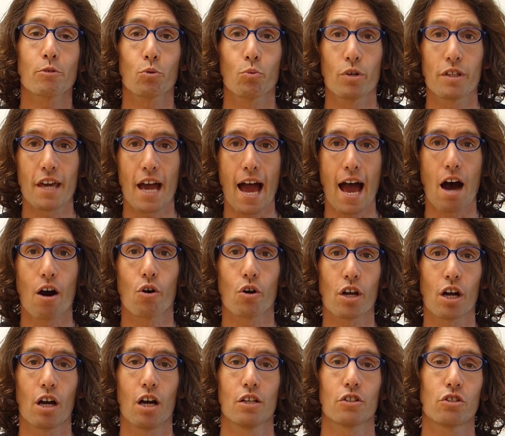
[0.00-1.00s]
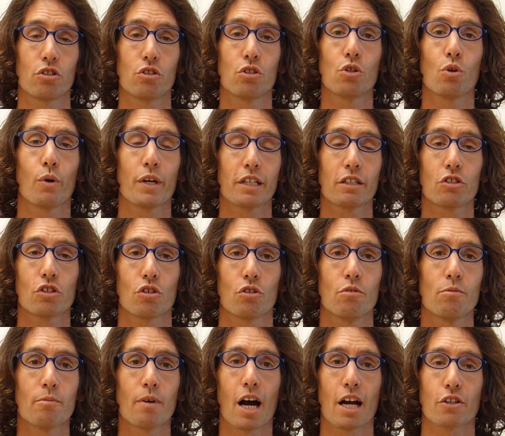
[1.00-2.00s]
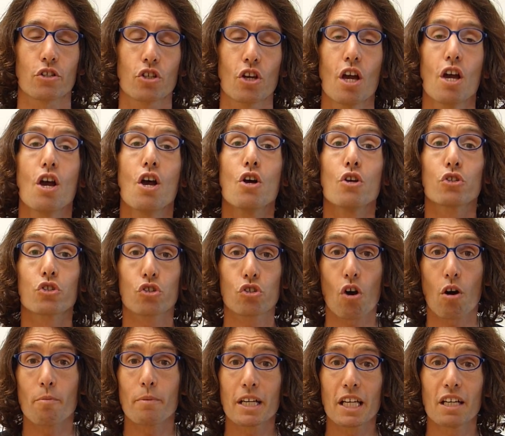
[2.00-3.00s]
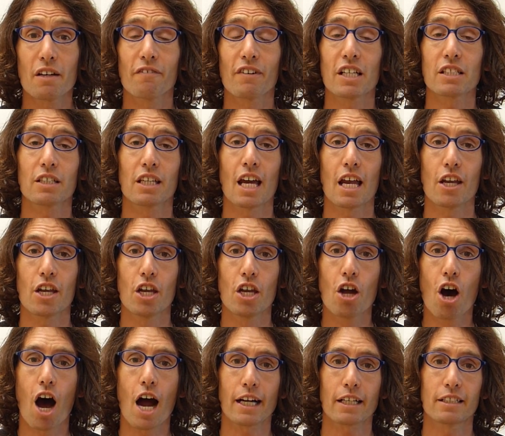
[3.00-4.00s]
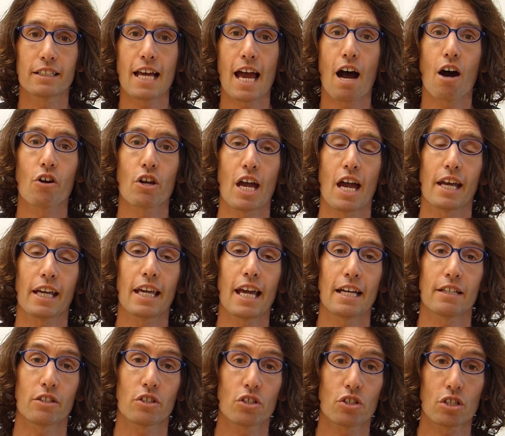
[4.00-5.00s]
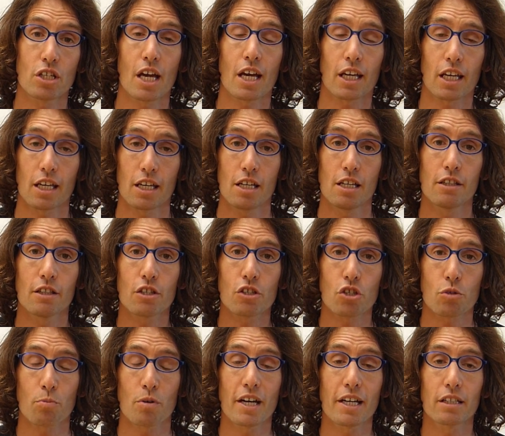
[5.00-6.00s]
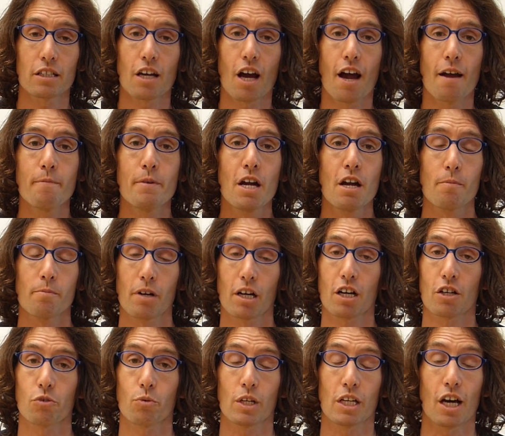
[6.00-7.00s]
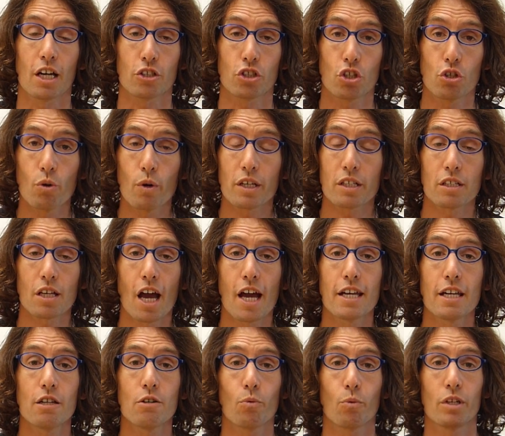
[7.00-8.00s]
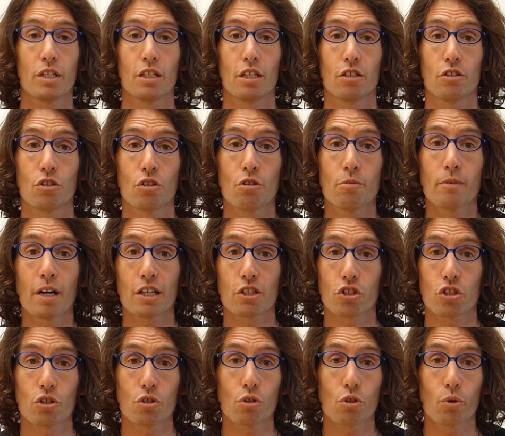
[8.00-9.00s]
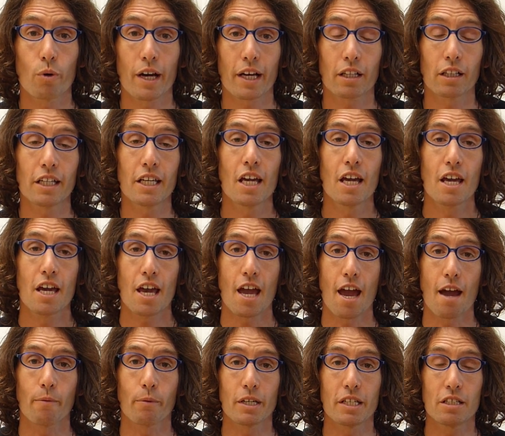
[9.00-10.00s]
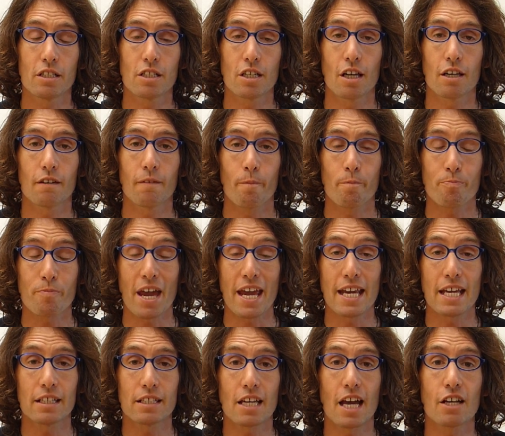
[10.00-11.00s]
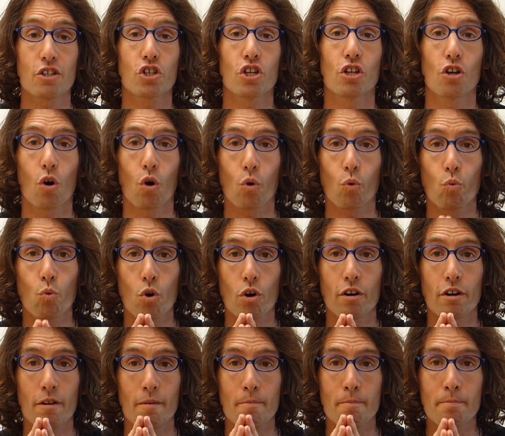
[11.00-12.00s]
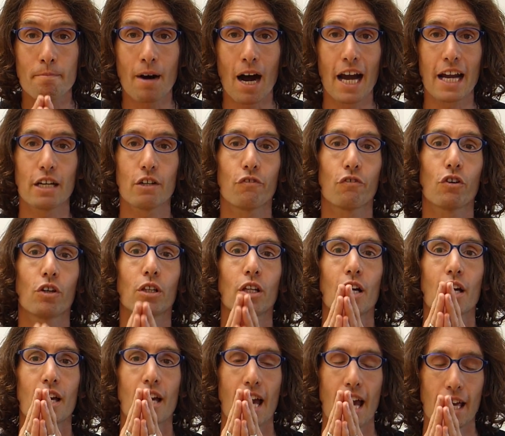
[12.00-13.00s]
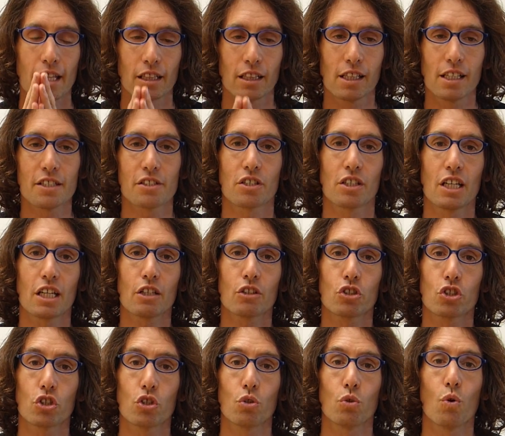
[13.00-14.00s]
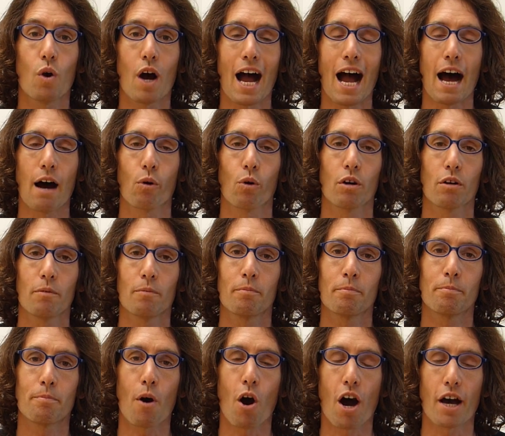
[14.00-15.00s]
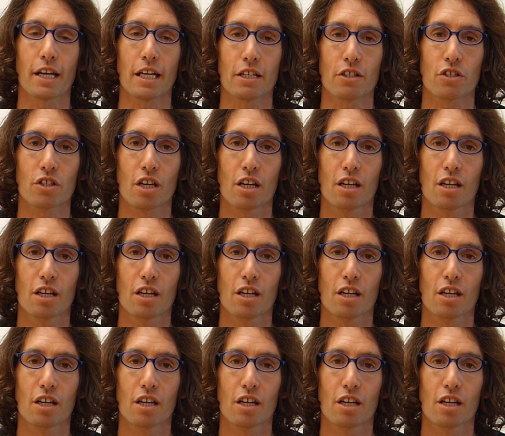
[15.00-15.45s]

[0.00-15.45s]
without us doing too much. So many of us get knocked down and get sick in the springtime because we got too excited, we did too much too quickly, and we didn't pay attention or weren't mindful and listening to our bodies.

--------

** Activity **
Pictures are not part of the copy; reproduce exactly and only the lines from the line containing "[10.00-11.00s]" through the end of the listing.

** Response for this exercise **
[10.00-11.00s]
[11.00-12.00s]
[12.00-13.00s]
[13.00-14.00s]
[14.00-15.00s]
[15.00-15.45s]

[0.00-15.45s]
without us doing too much. So many of us get knocked down and get sick in the springtime because we got too excited, we did too much too quickly, and we didn't pay attention or weren't mindful and listening to our bodies.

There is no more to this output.